Нередко, говоря о муке приближения («мучительно приближаться», № (278), 285, 294), Аронзон имеет в виду и боязнь обмана в предвосхищении встречи, когда вместо знакомого появится призрак или оборотень. Потому лирический герой поэта остро переживает столкновение с чужим «ты»:

Столь одиноко думать, что,

смотря в окно с тоской,

– Там тоже Ты. В чужом пальто.

Совсем-совсем другой.

Узнанный в другом Бог отдаляется от ищущего встречи с Ним, так как, одетый в «чужое пальто», Он предстает в лучшем случае посредником, хоть и обращение к Нему и дается во втором лице – «Ты», но это «Ты», которое стало «он». Бог, воплощенный в случайном встречном, остался в «третьем лице», другим – то есть остался недоступным для взаимопроникновения, для подлинной епифании. Как тонко замечает С. Франк, «говорить о Боге в третьем лице, называть его „он“ есть – с чисто религиозной точки зрения – собственно кощунство; ибо это предполагает, что Бог отсутствует, не слышит меня, не обращен на меня, а есть нечто предметно сущее» [Франк 1990: 468]; философ цитирует слова Гёте: «Говорить о Боге можно, собственно, только с самим Богом» [Там же: 469][423]. Автоперсонаж Аронзона ужасается перспективе превращения любого лица в «вещь», что может произойти при господстве третьего лица, когда «я» становится недоступным, как «тройник Бога»; в видении, преобладающем у автоперсонажа Аронзона, вещь обретает душу, одухотворяется. И собственная реальность для него возможна только при существовании «ты», находящегося лицом к лицу; причем Аронзон мог бы присоединиться к мысли Г. Шпета о том, что чье бы то ни было «я»

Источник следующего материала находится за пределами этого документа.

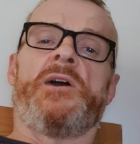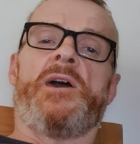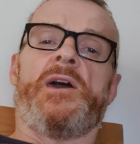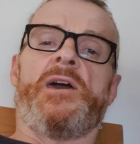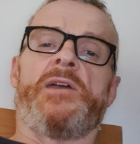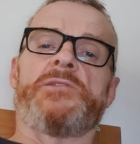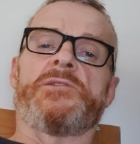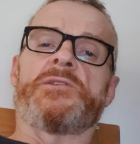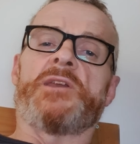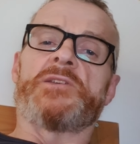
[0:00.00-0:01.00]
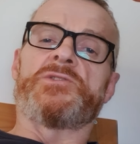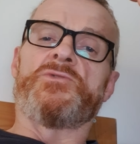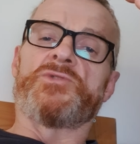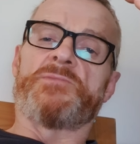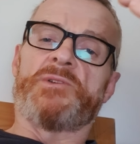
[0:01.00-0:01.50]
And that's
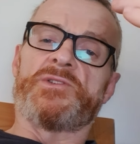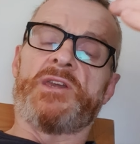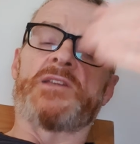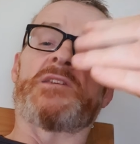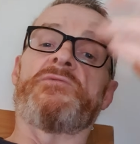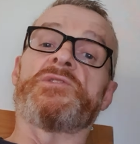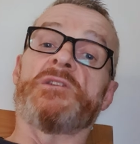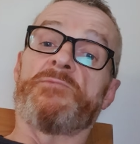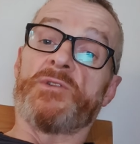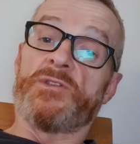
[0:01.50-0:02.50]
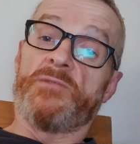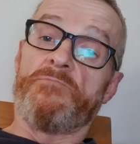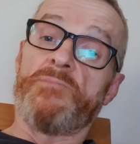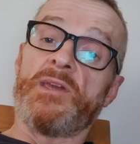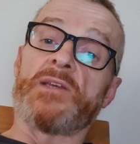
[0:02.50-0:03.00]
not so much the activity, but the
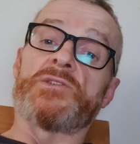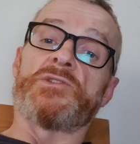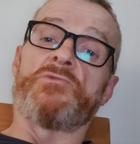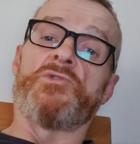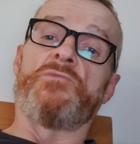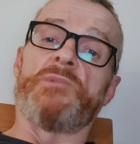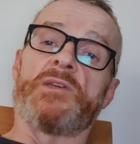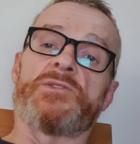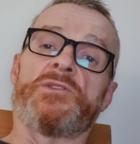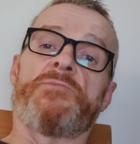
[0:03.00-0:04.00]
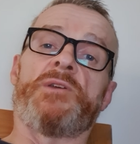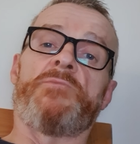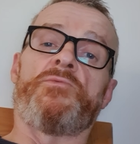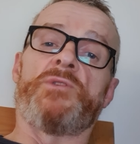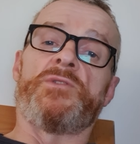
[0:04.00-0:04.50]
group mix of the
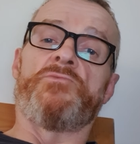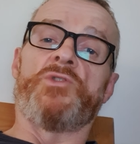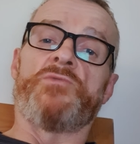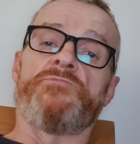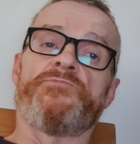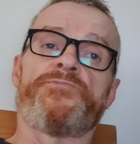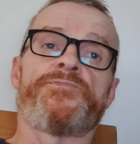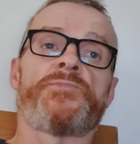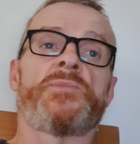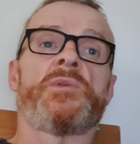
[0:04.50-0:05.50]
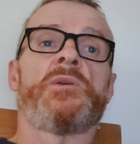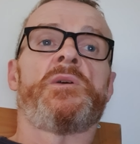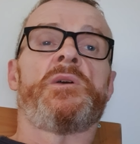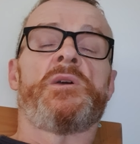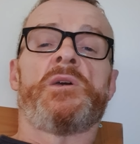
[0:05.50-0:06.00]
people in the room.
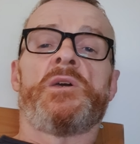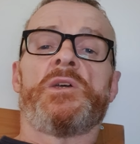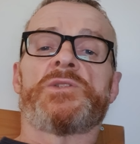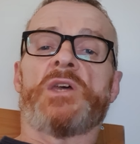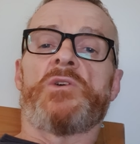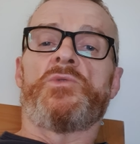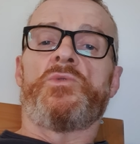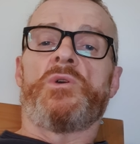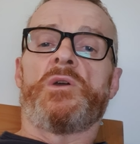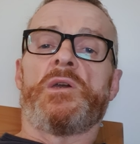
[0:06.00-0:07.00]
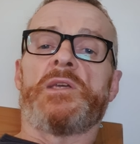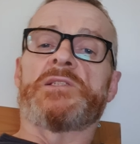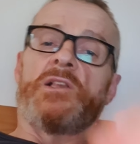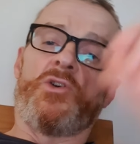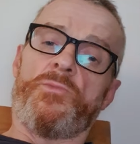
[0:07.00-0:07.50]
So it's a
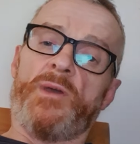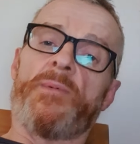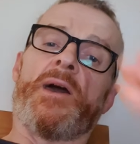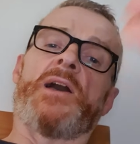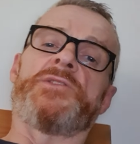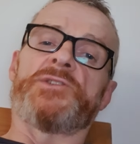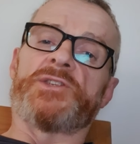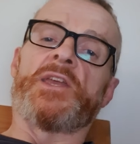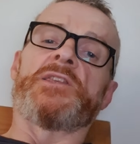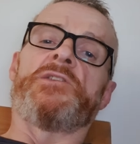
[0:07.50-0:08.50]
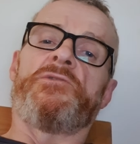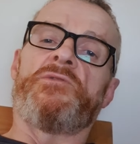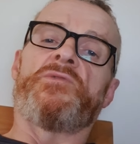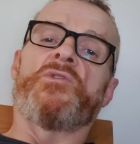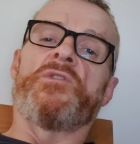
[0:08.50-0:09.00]
little bit about understanding who
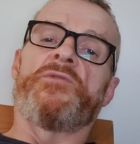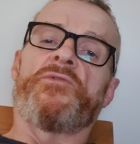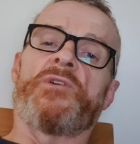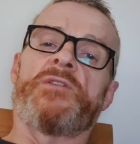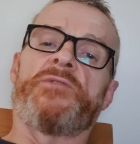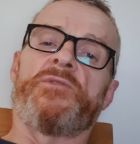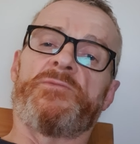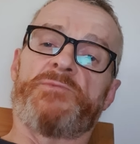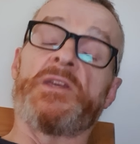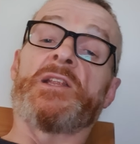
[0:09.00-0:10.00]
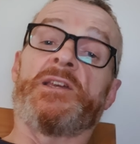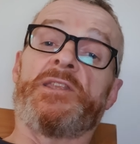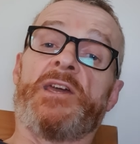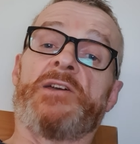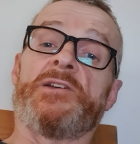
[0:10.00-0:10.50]
you've got in front of you, particularly in
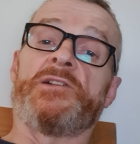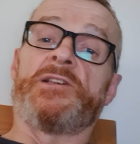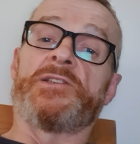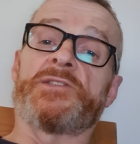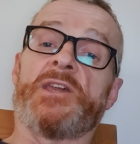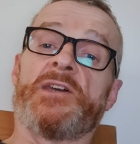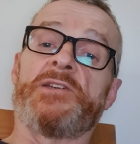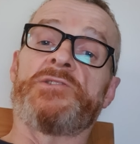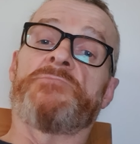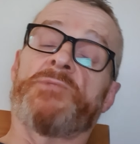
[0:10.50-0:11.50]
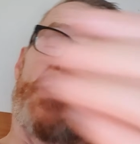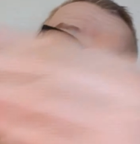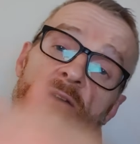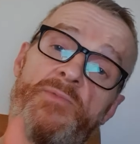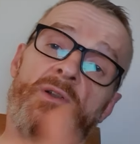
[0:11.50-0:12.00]
that earlier stage, but that
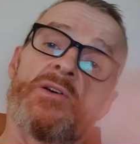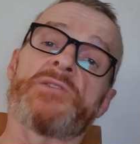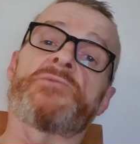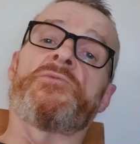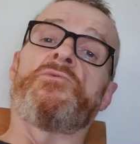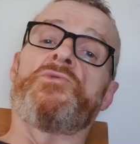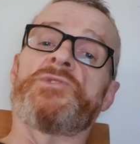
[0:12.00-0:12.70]
applies to all the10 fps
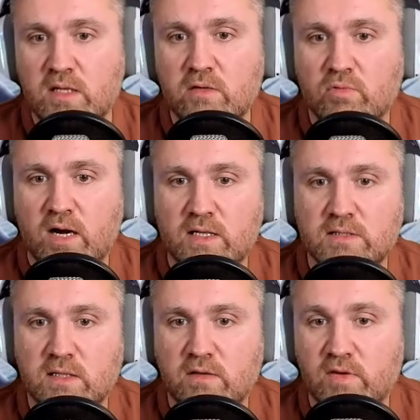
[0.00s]
rallies
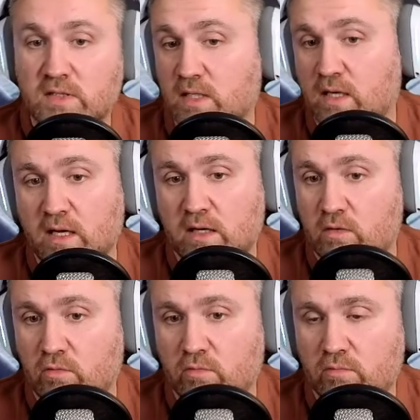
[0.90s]
and events are like,
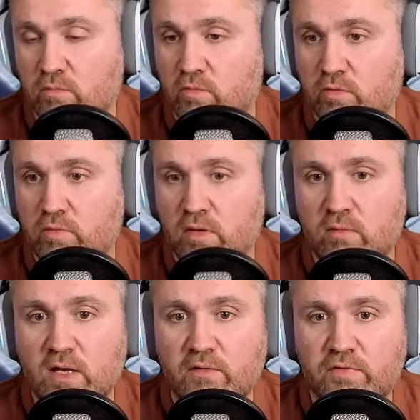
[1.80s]
we
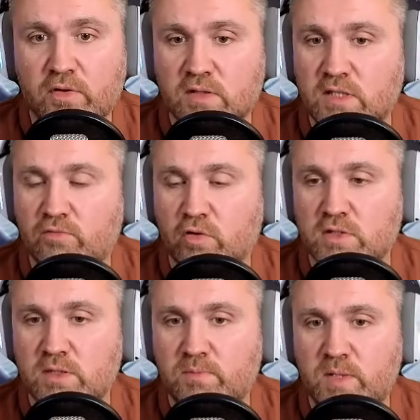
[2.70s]
have 30,
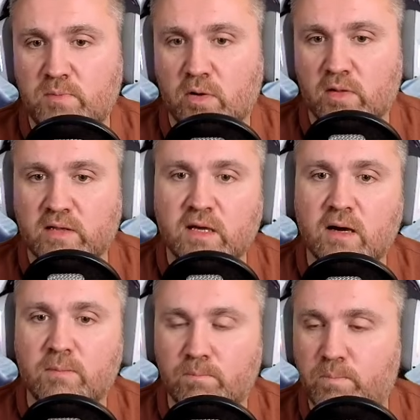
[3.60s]
40 people that
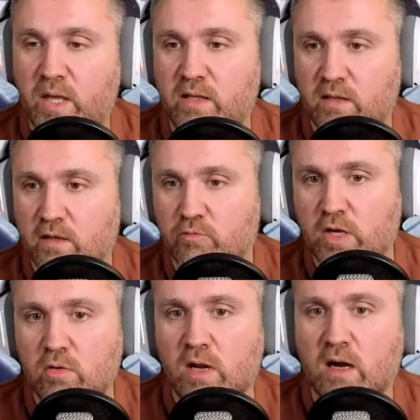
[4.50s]
are paying
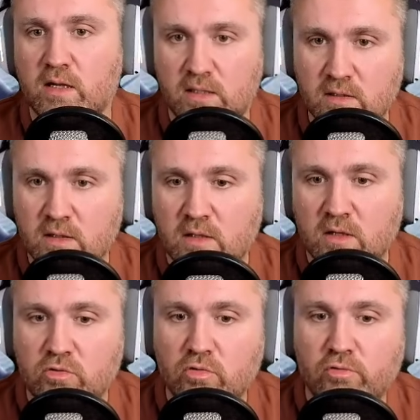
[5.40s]
regularly,
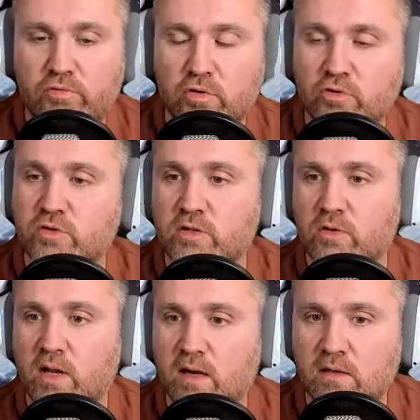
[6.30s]
a few
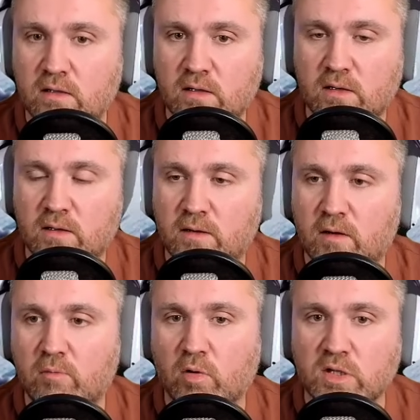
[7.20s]
$100 a
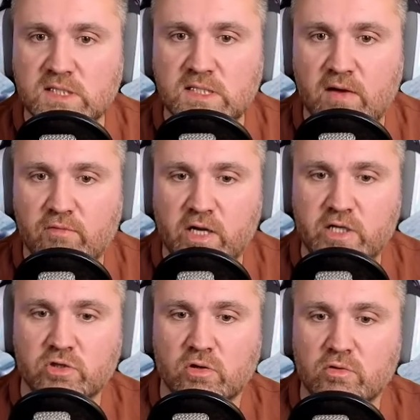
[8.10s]
month in average,
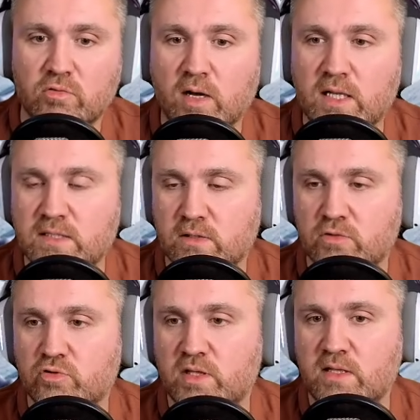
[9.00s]
or, at least
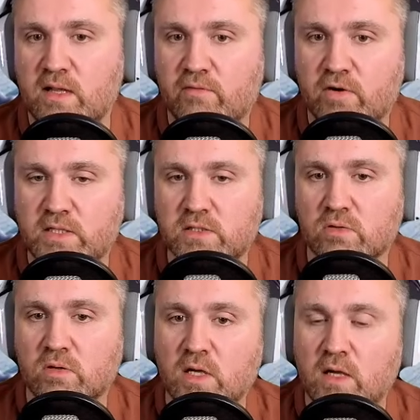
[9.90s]
100 in average.
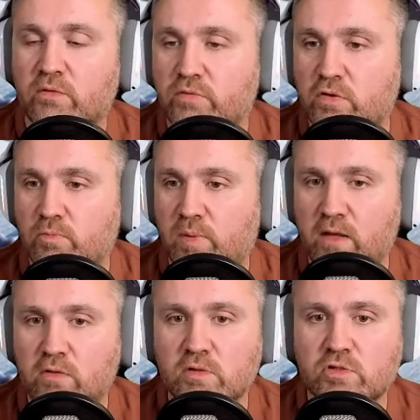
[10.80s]
So free to play,
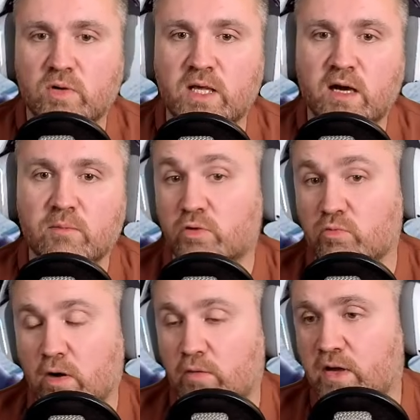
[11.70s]
it's really hard, but we
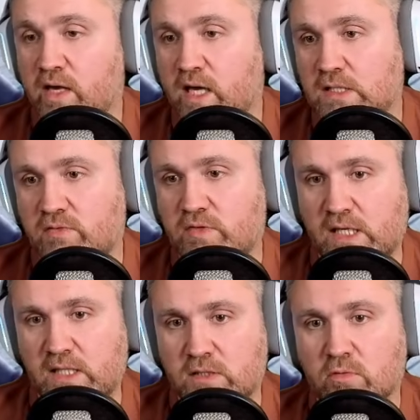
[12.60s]
are a very active
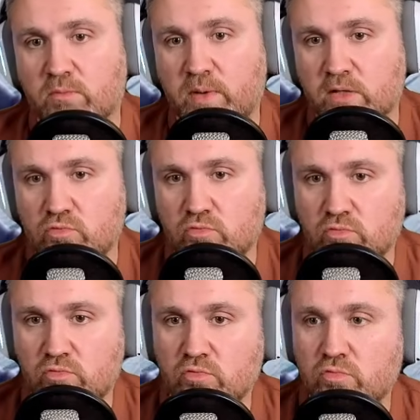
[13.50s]
states compared to
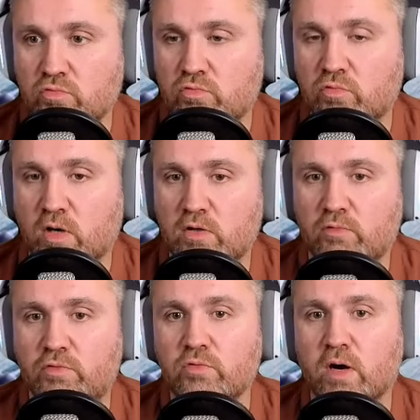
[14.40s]
quite a
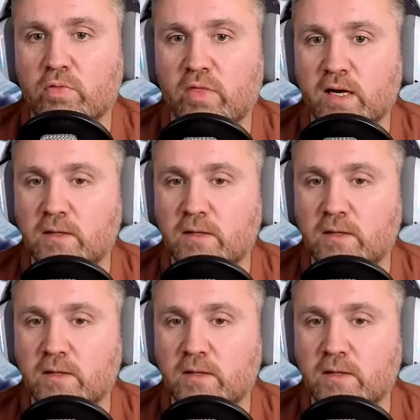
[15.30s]
few out there.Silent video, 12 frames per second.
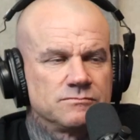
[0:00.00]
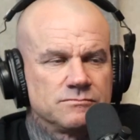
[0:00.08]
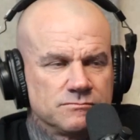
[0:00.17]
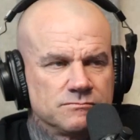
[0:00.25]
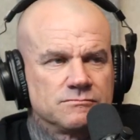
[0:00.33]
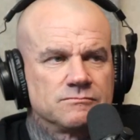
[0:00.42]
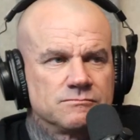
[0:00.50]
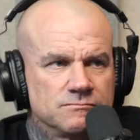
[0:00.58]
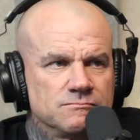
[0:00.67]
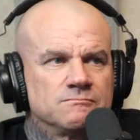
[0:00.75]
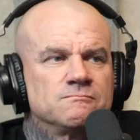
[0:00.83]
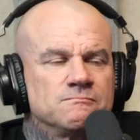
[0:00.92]
We go
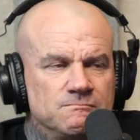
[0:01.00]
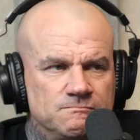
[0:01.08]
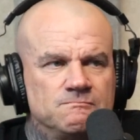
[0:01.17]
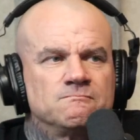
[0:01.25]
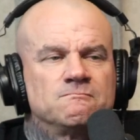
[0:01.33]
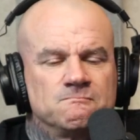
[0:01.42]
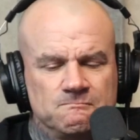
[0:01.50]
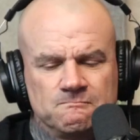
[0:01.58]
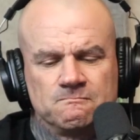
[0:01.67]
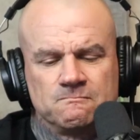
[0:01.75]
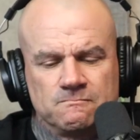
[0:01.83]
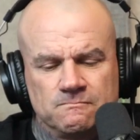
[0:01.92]
down.
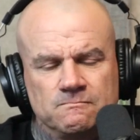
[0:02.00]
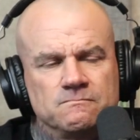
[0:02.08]
We'reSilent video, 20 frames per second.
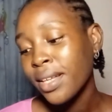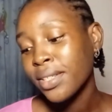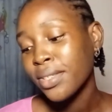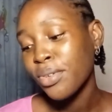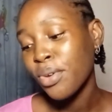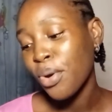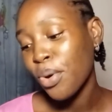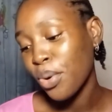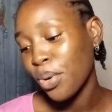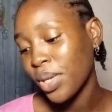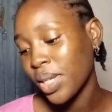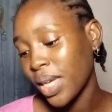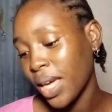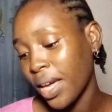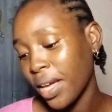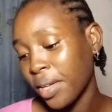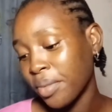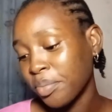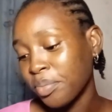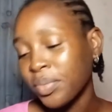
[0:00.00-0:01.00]
So
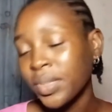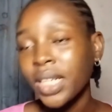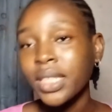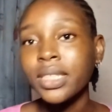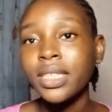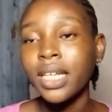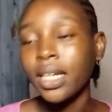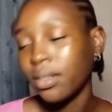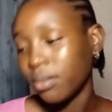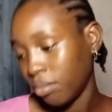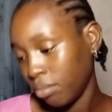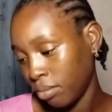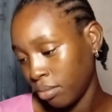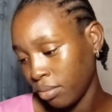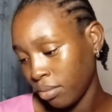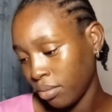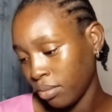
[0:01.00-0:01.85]
yeah, then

необъяснимо. Оно подвергается только истолкованию, т. е. «переводу» на язык другого я или на некоторый условный, «искусственный» язык поэтического творчества [Шпет 1994: 28][424].

Именно таким «переводом» занят Аронзон: как природа – «подстрочник с язы́ков неба», так «я» автоперсонажа воссоздает оригинал «ты» по тому «подстрочнику», который разбирает, узнает в отражающем зеркале своего восприятия.